Information given:
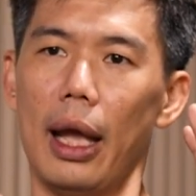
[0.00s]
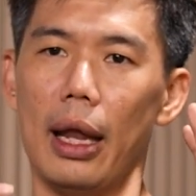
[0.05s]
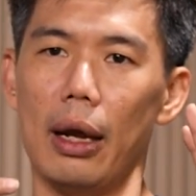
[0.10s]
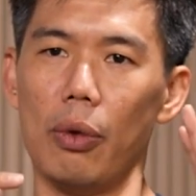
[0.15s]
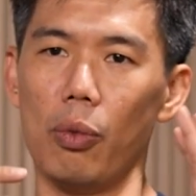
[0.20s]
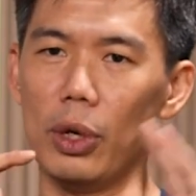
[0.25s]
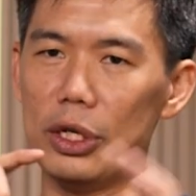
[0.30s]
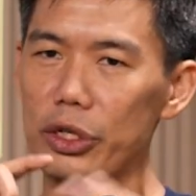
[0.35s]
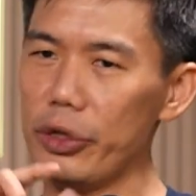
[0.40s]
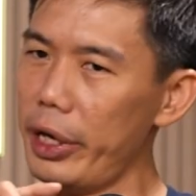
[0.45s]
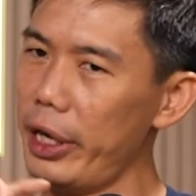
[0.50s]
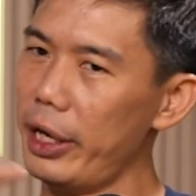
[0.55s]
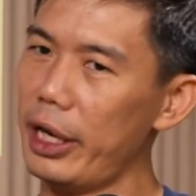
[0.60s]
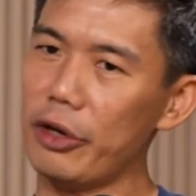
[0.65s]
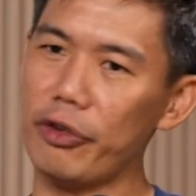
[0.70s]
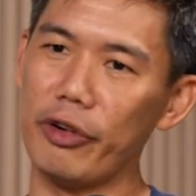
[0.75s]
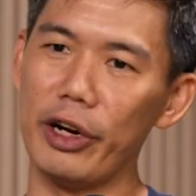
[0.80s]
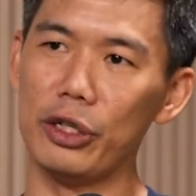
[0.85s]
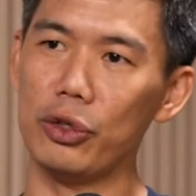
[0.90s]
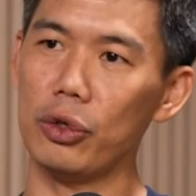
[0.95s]
And once you hit
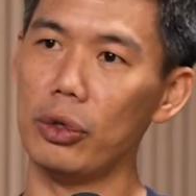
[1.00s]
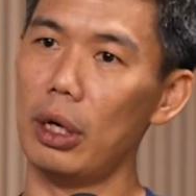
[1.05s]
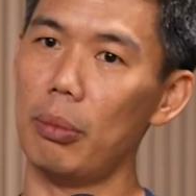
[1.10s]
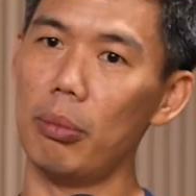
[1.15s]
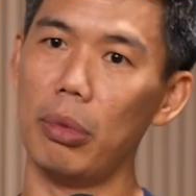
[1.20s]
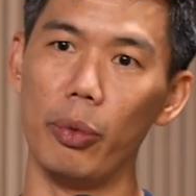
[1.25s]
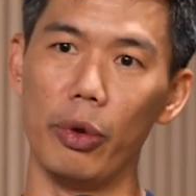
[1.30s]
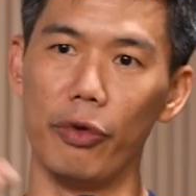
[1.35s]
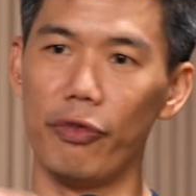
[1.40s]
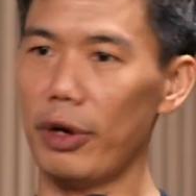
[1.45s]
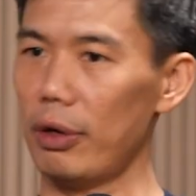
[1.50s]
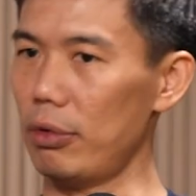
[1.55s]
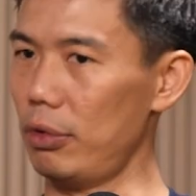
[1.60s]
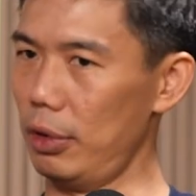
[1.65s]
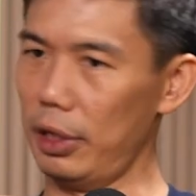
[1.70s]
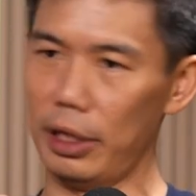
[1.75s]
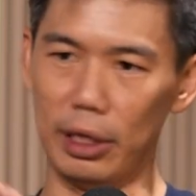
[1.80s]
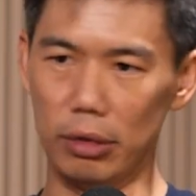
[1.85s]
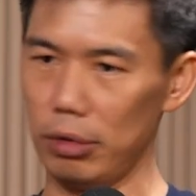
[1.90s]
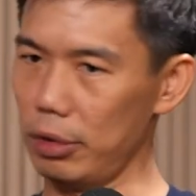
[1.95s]
the threshold number, we
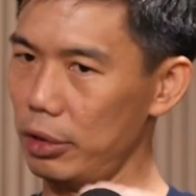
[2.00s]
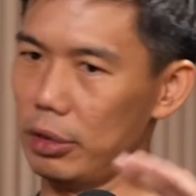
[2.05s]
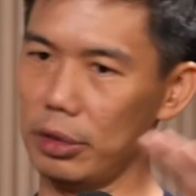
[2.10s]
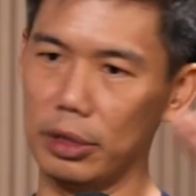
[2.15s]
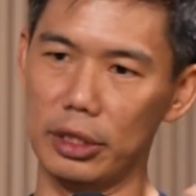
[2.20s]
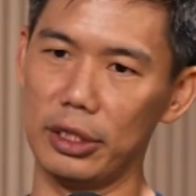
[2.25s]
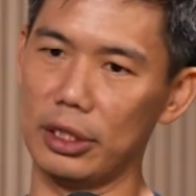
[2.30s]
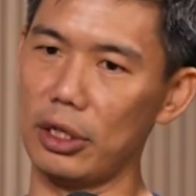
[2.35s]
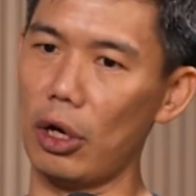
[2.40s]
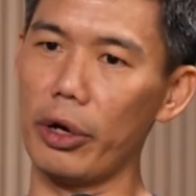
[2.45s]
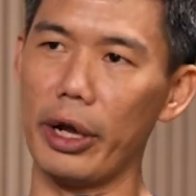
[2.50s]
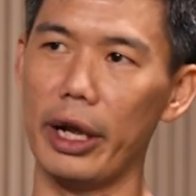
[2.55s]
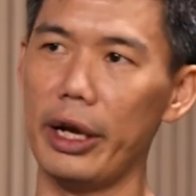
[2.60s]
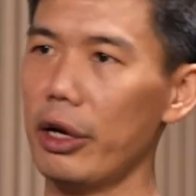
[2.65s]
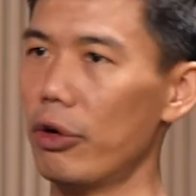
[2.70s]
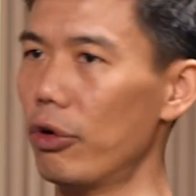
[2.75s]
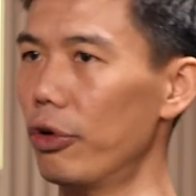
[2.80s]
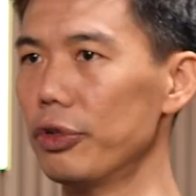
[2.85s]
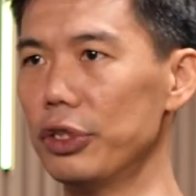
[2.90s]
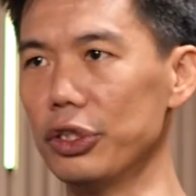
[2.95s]
found just
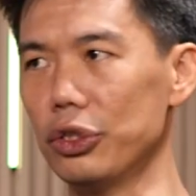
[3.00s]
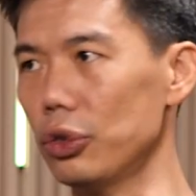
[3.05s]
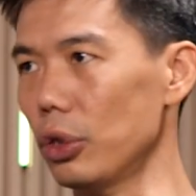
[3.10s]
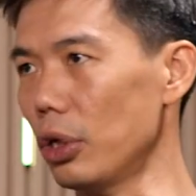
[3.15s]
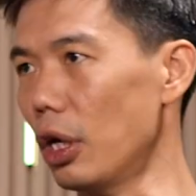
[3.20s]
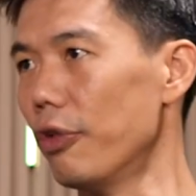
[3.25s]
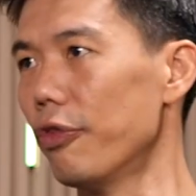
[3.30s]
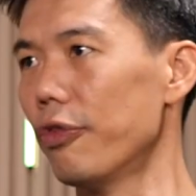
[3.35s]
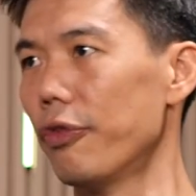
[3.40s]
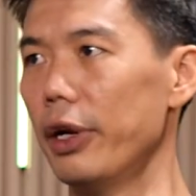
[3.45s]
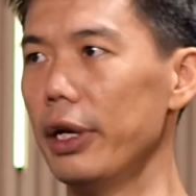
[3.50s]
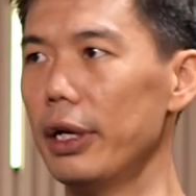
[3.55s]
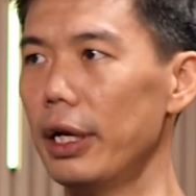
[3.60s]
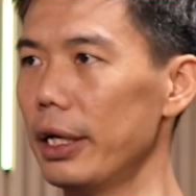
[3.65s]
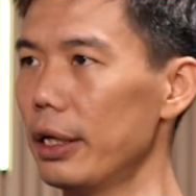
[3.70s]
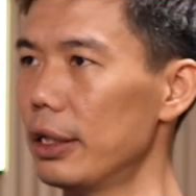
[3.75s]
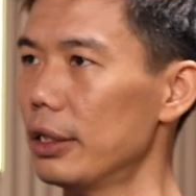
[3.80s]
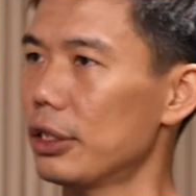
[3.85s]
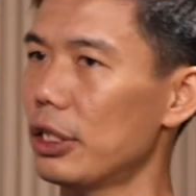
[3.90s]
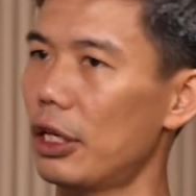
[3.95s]
organic growth just took off, right?
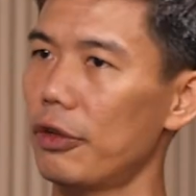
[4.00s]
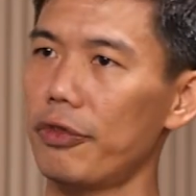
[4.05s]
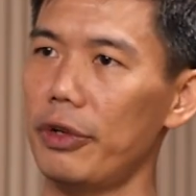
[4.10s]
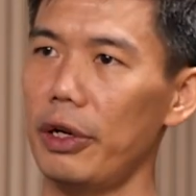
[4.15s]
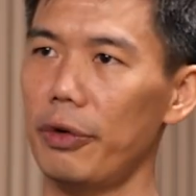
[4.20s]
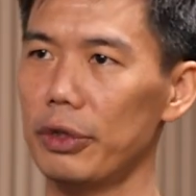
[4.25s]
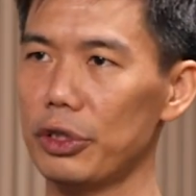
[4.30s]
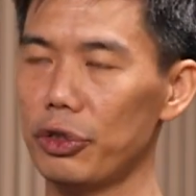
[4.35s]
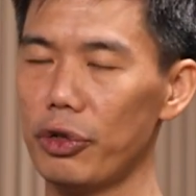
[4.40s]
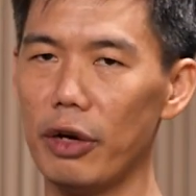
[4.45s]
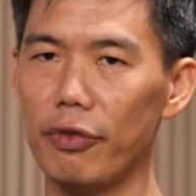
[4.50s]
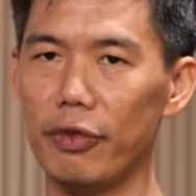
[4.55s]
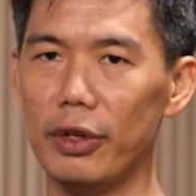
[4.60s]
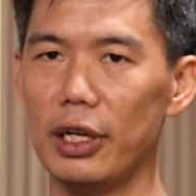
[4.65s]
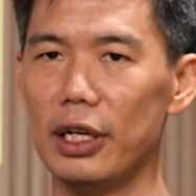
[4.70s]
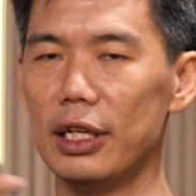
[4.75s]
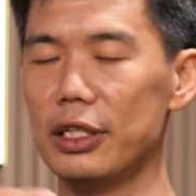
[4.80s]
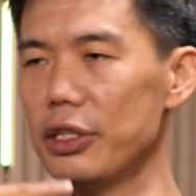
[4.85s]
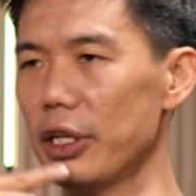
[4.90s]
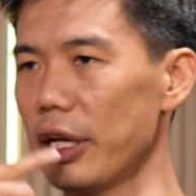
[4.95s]
Like there were
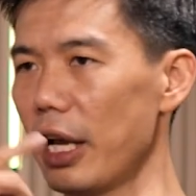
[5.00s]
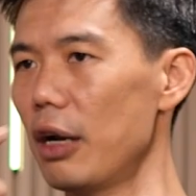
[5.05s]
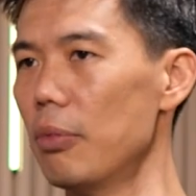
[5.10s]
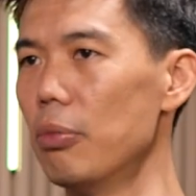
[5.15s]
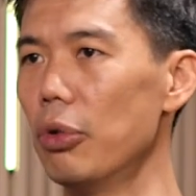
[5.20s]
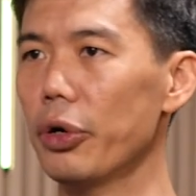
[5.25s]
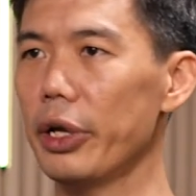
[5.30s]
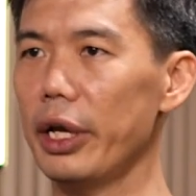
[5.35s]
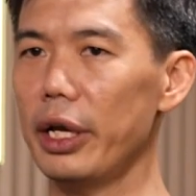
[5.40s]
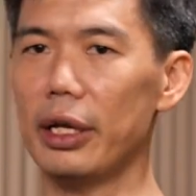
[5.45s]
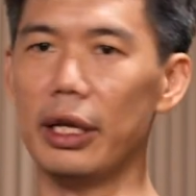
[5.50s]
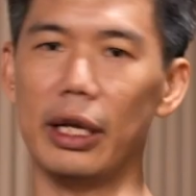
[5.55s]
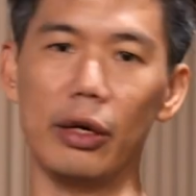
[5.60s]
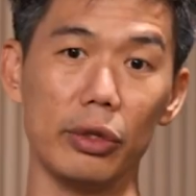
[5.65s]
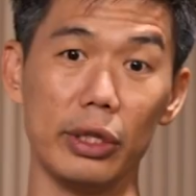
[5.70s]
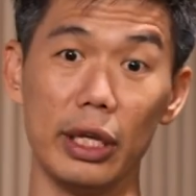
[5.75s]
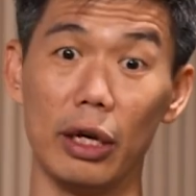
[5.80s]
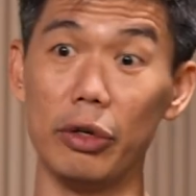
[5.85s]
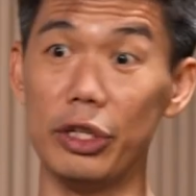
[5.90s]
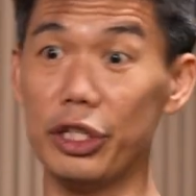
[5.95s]
travelers, you get a booking,
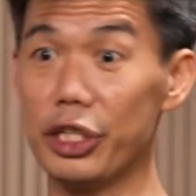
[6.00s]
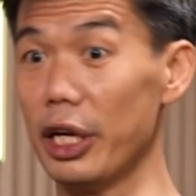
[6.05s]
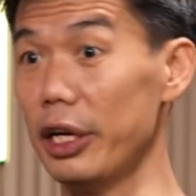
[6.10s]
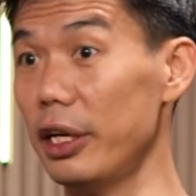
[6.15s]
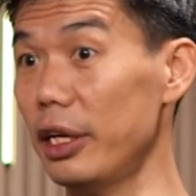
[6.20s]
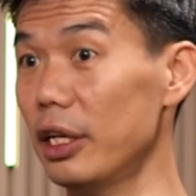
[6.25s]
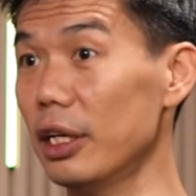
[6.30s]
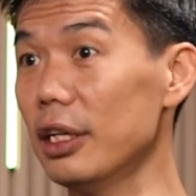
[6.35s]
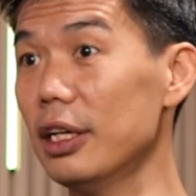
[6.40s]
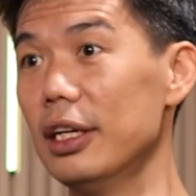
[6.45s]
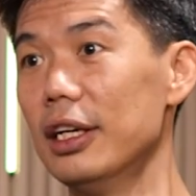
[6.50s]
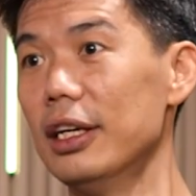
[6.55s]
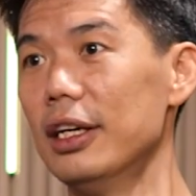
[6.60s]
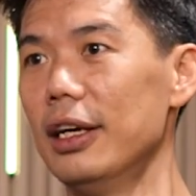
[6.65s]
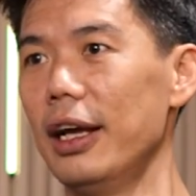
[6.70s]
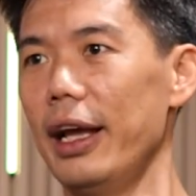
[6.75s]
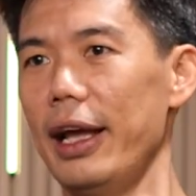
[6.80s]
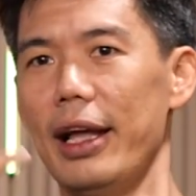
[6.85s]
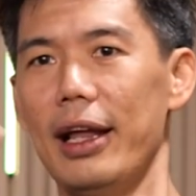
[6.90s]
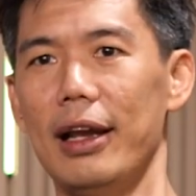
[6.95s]
they'll tell each other,
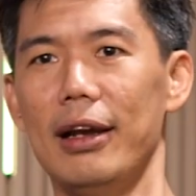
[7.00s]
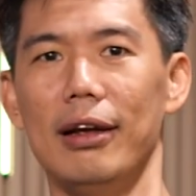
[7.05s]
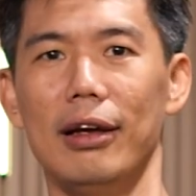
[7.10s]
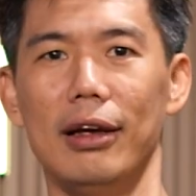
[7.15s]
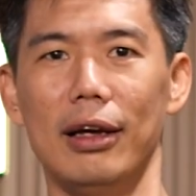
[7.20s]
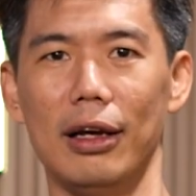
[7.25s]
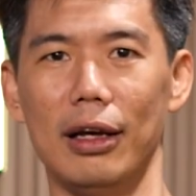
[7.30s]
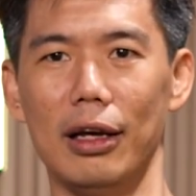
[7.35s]
and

Work instruction:
Write out the material above exactly; no pictures.

Answer box:
[0.00s]
[0.05s]
[0.10s]
[0.15s]
[0.20s]
[0.25s]
[0.30s]
[0.35s]
[0.40s]
[0.45s]
[0.50s]
[0.55s]
[0.60s]
[0.65s]
[0.70s]
[0.75s]
[0.80s]
[0.85s]
[0.90s]
[0.95s]
And once you hit
[1.00s]
[1.05s]
[1.10s]
[1.15s]
[1.20s]
[1.25s]
[1.30s]
[1.35s]
[1.40s]
[1.45s]
[1.50s]
[1.55s]
[1.60s]
[1.65s]
[1.70s]
[1.75s]
[1.80s]
[1.85s]
[1.90s]
[1.95s]
the threshold number, we
[2.00s]
[2.05s]
[2.10s]
[2.15s]
[2.20s]
[2.25s]
[2.30s]
[2.35s]
[2.40s]
[2.45s]
[2.50s]
[2.55s]
[2.60s]
[2.65s]
[2.70s]
[2.75s]
[2.80s]
[2.85s]
[2.90s]
[2.95s]
found just
[3.00s]
[3.05s]
[3.10s]
[3.15s]
[3.20s]
[3.25s]
[3.30s]
[3.35s]
[3.40s]
[3.45s]
[3.50s]
[3.55s]
[3.60s]
[3.65s]
[3.70s]
[3.75s]
[3.80s]
[3.85s]
[3.90s]
[3.95s]
organic growth just took off, right?
[4.00s]
[4.05s]
[4.10s]
[4.15s]
[4.20s]
[4.25s]
[4.30s]
[4.35s]
[4.40s]
[4.45s]
[4.50s]
[4.55s]
[4.60s]
[4.65s]
[4.70s]
[4.75s]
[4.80s]
[4.85s]
[4.90s]
[4.95s]
Like there were
[5.00s]
[5.05s]
[5.10s]
[5.15s]
[5.20s]
[5.25s]
[5.30s]
[5.35s]
[5.40s]
[5.45s]
[5.50s]
[5.55s]
[5.60s]
[5.65s]
[5.70s]
[5.75s]
[5.80s]
[5.85s]
[5.90s]
[5.95s]
travelers, you get a booking,
[6.00s]
[6.05s]
[6.10s]
[6.15s]
[6.20s]
[6.25s]
[6.30s]
[6.35s]
[6.40s]
[6.45s]
[6.50s]
[6.55s]
[6.60s]
[6.65s]
[6.70s]
[6.75s]
[6.80s]
[6.85s]
[6.90s]
[6.95s]
they'll tell each other,
[7.00s]
[7.05s]
[7.10s]
[7.15s]
[7.20s]
[7.25s]
[7.30s]
[7.35s]
and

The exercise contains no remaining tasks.